My mother didn’t allow us to ride bikes on the road, so it was a particular thrill to peddle down the pavement. Freedom! There’s something about riding a bicycle on a peeve corrode as a child that is truly intoxicating. Add to that an ice cream cone and probably a chocolate bar. Cycling in the land of enchantment!

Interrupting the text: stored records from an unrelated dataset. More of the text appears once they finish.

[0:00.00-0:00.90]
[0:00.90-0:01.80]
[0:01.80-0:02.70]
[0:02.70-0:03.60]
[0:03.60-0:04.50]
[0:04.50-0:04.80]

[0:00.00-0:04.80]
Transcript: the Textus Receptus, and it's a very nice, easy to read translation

While popping a wheelie on the way back to my friends house I overpulled and smashed the handlebars into my teeth. I reached into my mouth and collected the fragments. I looked down into my wet hand, small pieces of broken tooth. I ran my finger over my two top front teeth.  I had broken a perfect upside down V into my still new “adult teeth”. Only my mother’s heart broke into more pieces than my own. Oh, to relive that single moment!

Wisdom Teeth

Tooth Stories: From x-rays to wisdom teeth and beyond...

Tooth Stories

Absent in this image are my wisdom teeth, all four. And while that gaping maw looks laid back enough about it now, I was anything but calm at the time.

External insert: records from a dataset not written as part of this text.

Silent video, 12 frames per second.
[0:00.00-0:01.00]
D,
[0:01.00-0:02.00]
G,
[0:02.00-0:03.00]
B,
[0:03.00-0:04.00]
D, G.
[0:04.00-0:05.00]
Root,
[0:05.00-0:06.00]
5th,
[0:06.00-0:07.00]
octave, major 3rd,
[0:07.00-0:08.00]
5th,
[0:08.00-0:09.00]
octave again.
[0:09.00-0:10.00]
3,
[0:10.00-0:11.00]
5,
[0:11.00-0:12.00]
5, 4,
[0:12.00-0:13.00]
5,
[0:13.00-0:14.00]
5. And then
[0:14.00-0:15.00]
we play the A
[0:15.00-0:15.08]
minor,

For some reason, my wisdom teeth were not removed until I was part way through college. By the time our dentist decided I needed to have them removed, they were severely impacted. Apparently this is common enough, though less common is a roughly 20-year-old male who is scared to death of needles. I had known they were going to knock me out in order to extract the teeth, and I had been agonizing over the inevitable injection for days before arriving at the orthodontist’s office. Well, turns out the ortho had a solution for that too. I was strapped to the operating table and after wrenching and flinching each time he attempted to insert the IV, he placed a mask over my mouth and turned on the gas. Once I was mellowed out he slipped the needle into me without my knowledge or reaction. I remember him talking to me.

“So you go to Georgetown?”

“Um-hmm,” I mumbled through the mask.

“That’s where I studied orthodontia.”

“Really? I didn’t know there was a dental program,” I tried to say, feeling calm and far, far away. “When did you graduate?”

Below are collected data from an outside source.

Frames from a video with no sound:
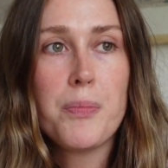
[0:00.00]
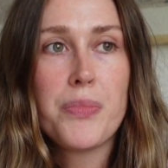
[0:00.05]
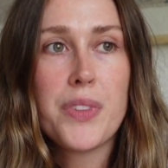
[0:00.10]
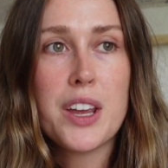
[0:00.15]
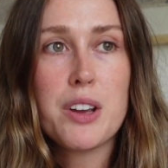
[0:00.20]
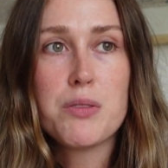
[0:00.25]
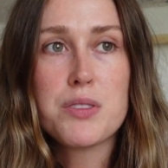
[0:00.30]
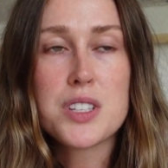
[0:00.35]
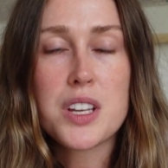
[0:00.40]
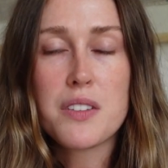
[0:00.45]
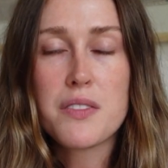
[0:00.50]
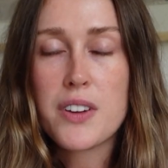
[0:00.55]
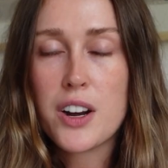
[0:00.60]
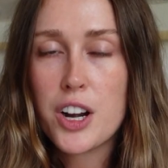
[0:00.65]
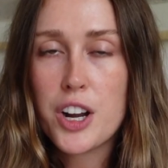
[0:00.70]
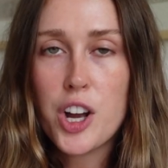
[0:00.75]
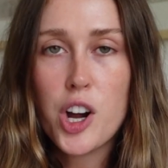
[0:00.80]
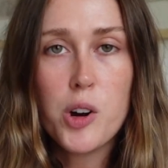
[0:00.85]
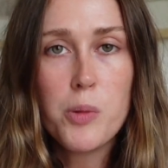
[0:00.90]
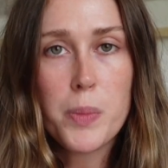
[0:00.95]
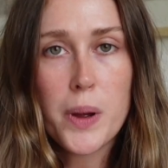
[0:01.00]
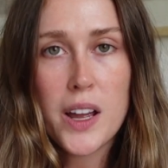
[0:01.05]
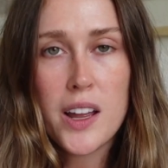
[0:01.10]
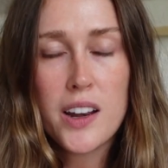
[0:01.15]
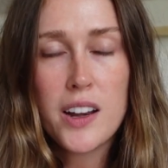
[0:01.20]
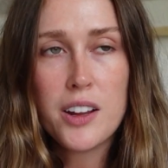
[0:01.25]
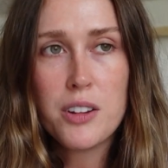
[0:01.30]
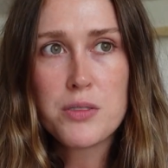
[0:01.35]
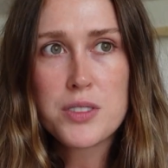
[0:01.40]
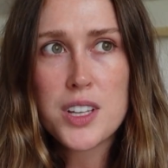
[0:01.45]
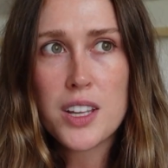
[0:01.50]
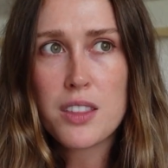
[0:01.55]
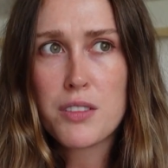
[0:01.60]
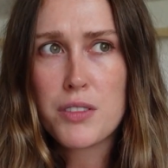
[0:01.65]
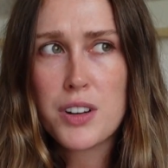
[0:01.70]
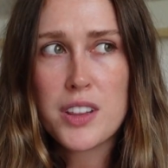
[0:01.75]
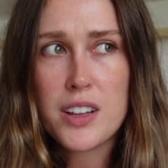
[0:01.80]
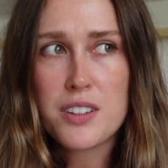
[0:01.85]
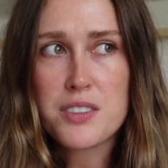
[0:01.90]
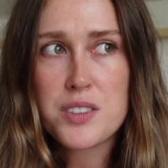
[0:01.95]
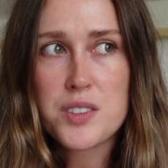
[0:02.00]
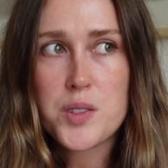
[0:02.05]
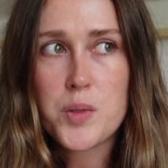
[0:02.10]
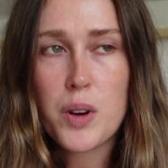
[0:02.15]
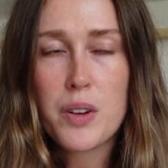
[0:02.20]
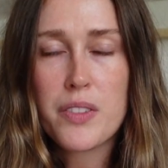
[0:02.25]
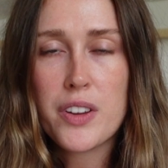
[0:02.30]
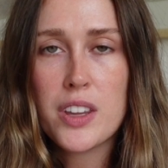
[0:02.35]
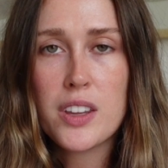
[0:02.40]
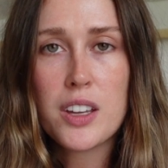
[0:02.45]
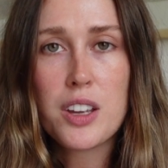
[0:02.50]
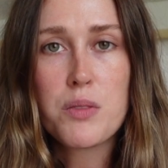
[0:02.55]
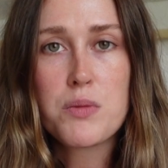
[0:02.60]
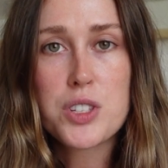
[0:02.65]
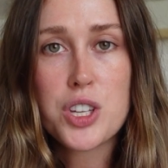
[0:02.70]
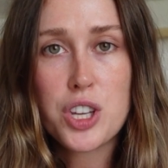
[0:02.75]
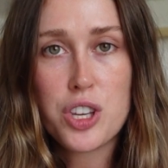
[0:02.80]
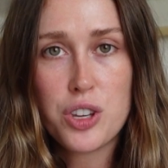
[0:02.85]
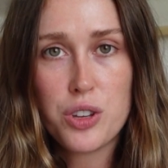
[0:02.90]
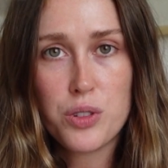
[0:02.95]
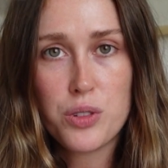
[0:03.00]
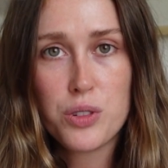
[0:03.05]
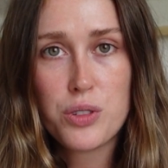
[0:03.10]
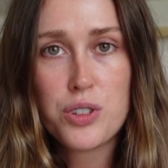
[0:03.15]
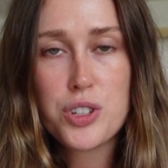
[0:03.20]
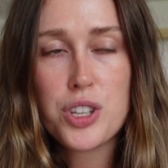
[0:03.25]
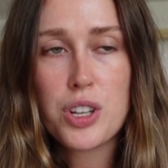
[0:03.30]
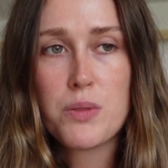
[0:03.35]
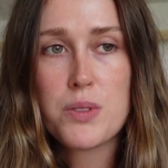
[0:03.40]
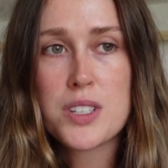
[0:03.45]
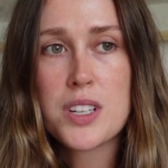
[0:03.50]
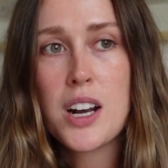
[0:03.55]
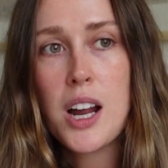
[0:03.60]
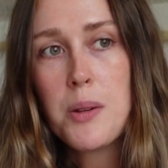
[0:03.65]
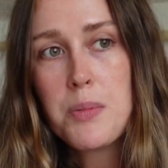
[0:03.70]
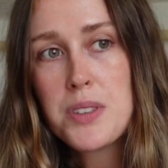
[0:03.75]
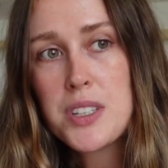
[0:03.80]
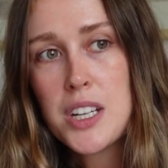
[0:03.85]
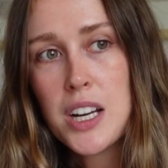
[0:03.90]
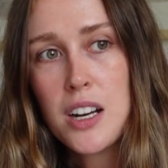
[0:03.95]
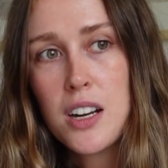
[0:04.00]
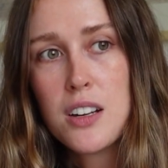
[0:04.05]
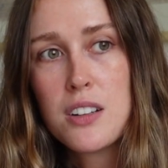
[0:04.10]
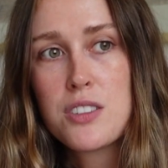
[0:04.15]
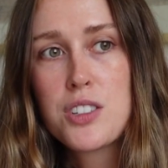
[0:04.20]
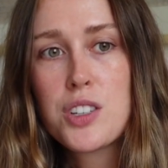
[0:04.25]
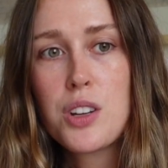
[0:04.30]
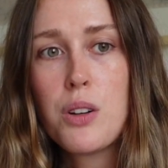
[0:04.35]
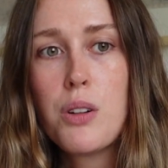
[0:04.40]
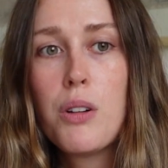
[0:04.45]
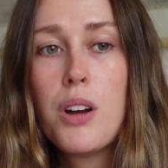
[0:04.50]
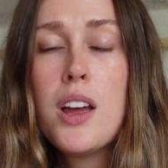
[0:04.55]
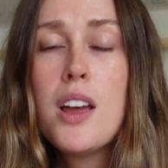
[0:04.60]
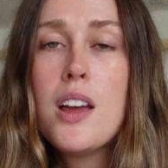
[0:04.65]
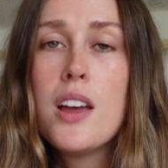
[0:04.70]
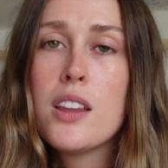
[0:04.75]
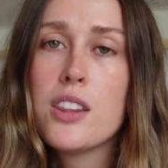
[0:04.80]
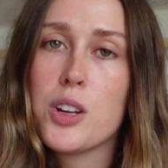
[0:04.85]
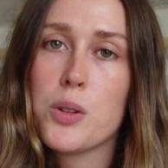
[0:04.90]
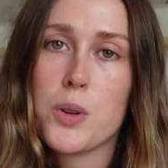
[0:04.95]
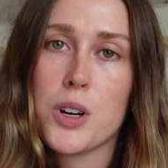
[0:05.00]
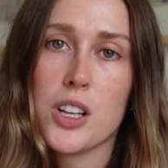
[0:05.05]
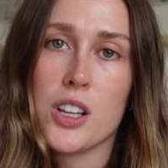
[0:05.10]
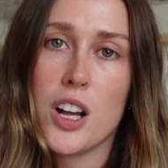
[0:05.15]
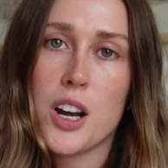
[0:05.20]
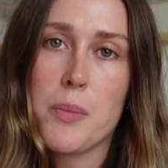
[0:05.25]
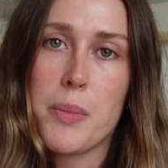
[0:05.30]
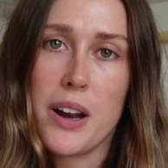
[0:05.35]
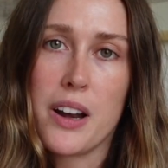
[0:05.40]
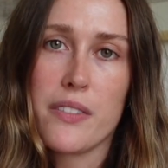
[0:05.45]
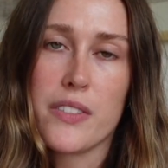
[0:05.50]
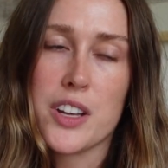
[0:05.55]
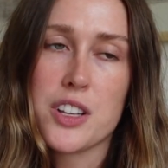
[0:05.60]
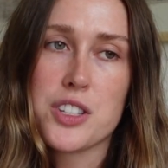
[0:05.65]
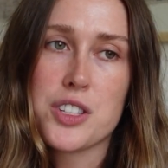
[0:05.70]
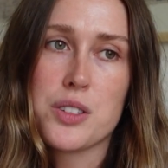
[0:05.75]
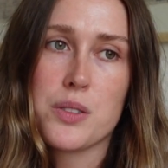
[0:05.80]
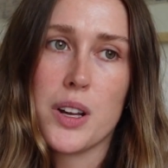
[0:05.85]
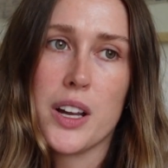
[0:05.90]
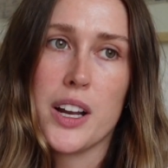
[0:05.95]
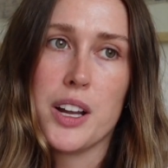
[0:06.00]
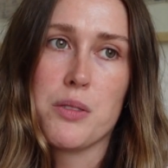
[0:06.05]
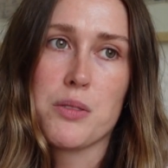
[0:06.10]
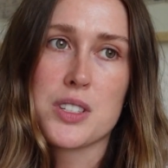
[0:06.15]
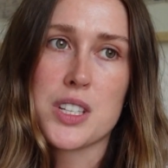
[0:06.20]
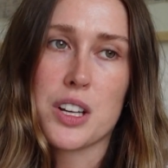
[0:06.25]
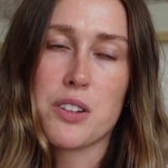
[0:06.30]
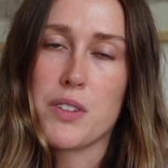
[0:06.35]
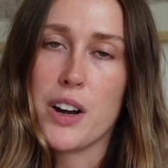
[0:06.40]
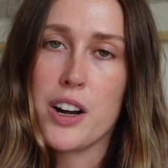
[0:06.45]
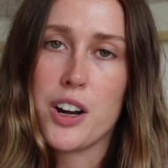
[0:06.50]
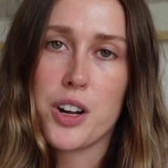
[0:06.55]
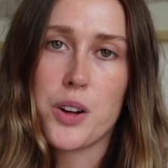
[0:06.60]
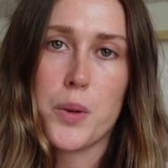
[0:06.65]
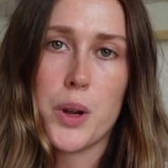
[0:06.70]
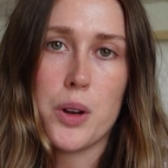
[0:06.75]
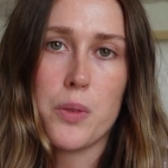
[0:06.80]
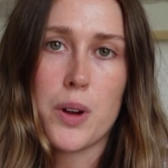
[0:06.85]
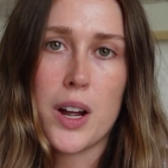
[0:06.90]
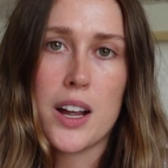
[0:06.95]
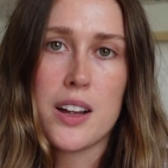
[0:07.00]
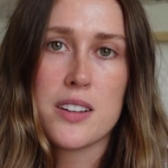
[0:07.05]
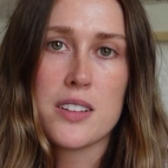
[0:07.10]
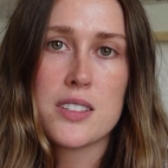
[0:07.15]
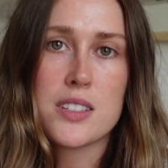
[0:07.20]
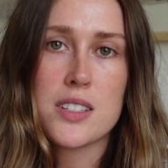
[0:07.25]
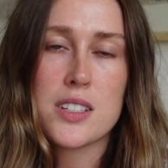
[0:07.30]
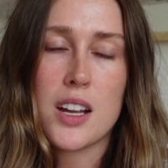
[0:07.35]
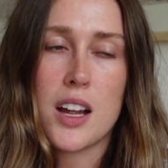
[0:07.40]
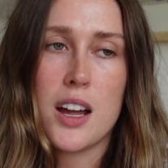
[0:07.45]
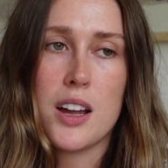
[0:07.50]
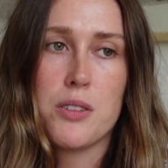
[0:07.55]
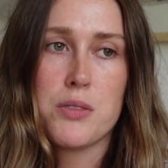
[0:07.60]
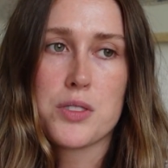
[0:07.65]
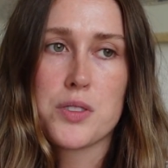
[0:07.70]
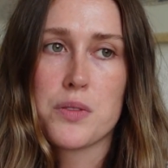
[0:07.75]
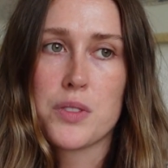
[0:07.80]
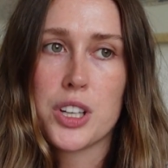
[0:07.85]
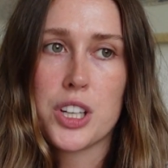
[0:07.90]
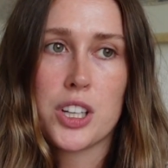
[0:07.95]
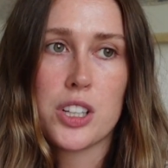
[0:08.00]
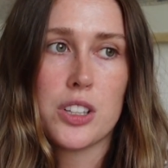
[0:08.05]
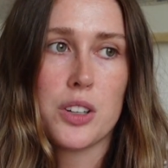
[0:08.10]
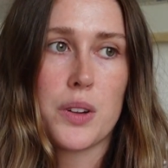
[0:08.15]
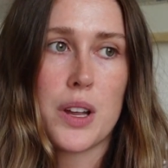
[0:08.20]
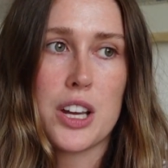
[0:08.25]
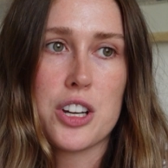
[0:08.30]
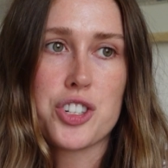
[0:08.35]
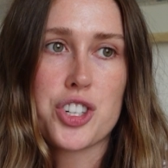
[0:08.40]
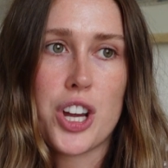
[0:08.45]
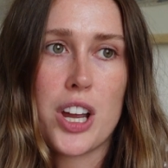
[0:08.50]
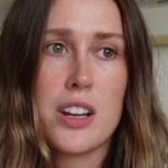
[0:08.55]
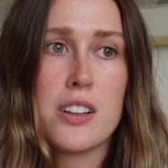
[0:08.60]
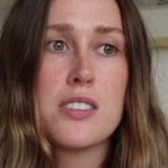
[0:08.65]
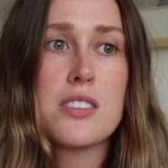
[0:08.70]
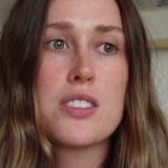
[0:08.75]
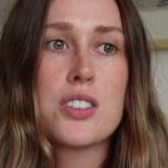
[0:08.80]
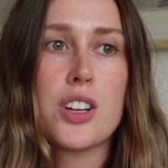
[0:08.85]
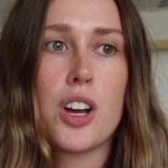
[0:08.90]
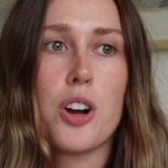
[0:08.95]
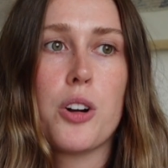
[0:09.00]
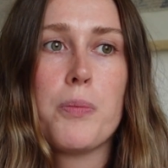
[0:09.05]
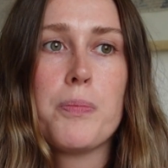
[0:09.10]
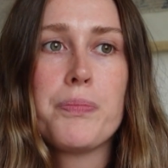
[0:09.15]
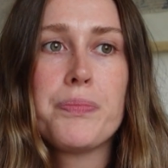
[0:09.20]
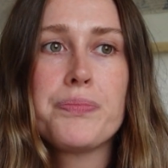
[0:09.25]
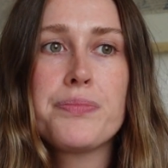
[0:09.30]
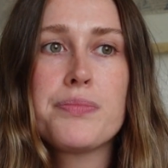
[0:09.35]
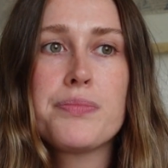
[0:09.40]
It was like very open. It was like 3,000 square feet. Like it was huge. There was an upstairs, so there were a lot of benefits to it. It was like right on Queen West. It was a really good location. So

“We had to break the top teeth to get them out, but I have the bottom ones if you’d like to keep them”

What? What?!?!  That’s my one experience with anesthesia. Sort of like a sloppy film edit. Same characters. Same setting. But a half hour of footage was extracted in the blink of an eye.

The rest of the story involves codeine and a slooow recovery, but it’s less interesting than the half hour of my life that was edited out with my wisdom teeth.

Tooth Stories and X-Ray Storytelling

Did you ever pretend that you had x-ray vision as a child? Or maybe as an adult? I remember advertisements for x-ray vision glasses that could be ordered from comic books or bubble gum wrappers. Never tested that one out.

But imagine if we could use x-ray storytelling to spy under people’s prettied up veneers! Maybe we can. I try all the time. A stranger in line at supermarket flips her hair while closing her eyes for a moment longer than a blink. And suddenly my x-ray storytelling is conjuring up a narrative. Probably not an accurate narrative, but an intriguing and startling narrative. Maybe that’s the same way those comic book x-ray vision glasses worked too…

If I turned my x-ray storytelling on you, what tooth stories would I discover?